- **About this task**: Set down every record below exactly as written, but leave out the pictures.

═══ Records to process ═══

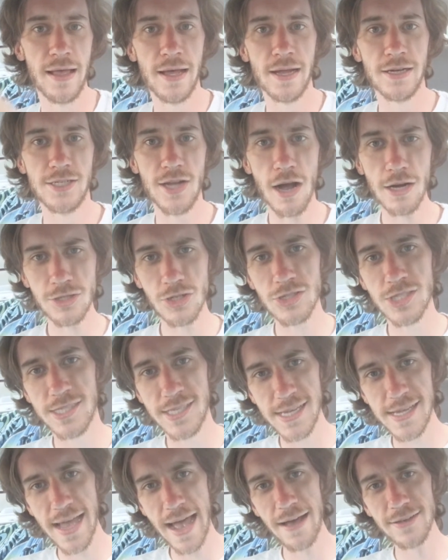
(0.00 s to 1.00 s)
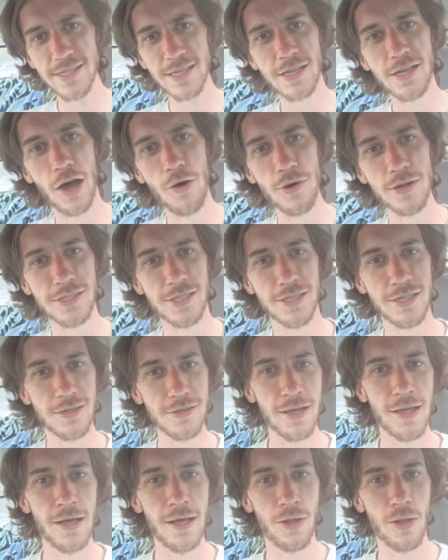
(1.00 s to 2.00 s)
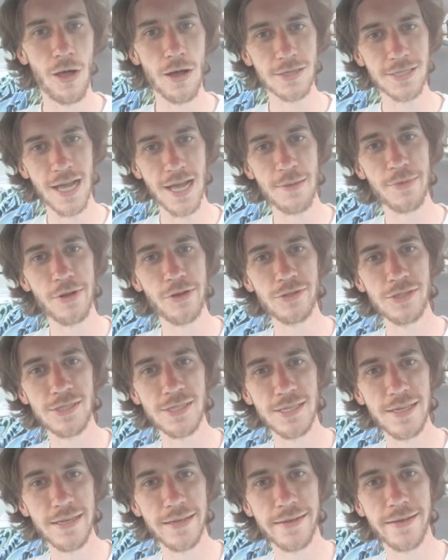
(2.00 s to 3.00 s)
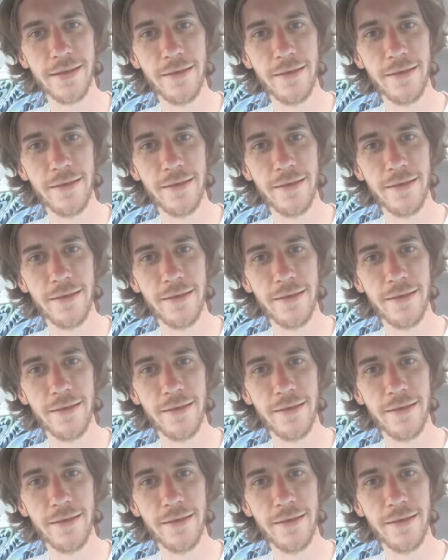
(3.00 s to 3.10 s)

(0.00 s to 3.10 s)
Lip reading: Dr. Z, how's it going, dude? Long time no see.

═══

- **Solution for this task**:
(0.00 s to 1.00 s)
(1.00 s to 2.00 s)
(2.00 s to 3.00 s)
(3.00 s to 3.10 s)

(0.00 s to 3.10 s)
Lip reading: Dr. Z, how's it going, dude? Long time no see.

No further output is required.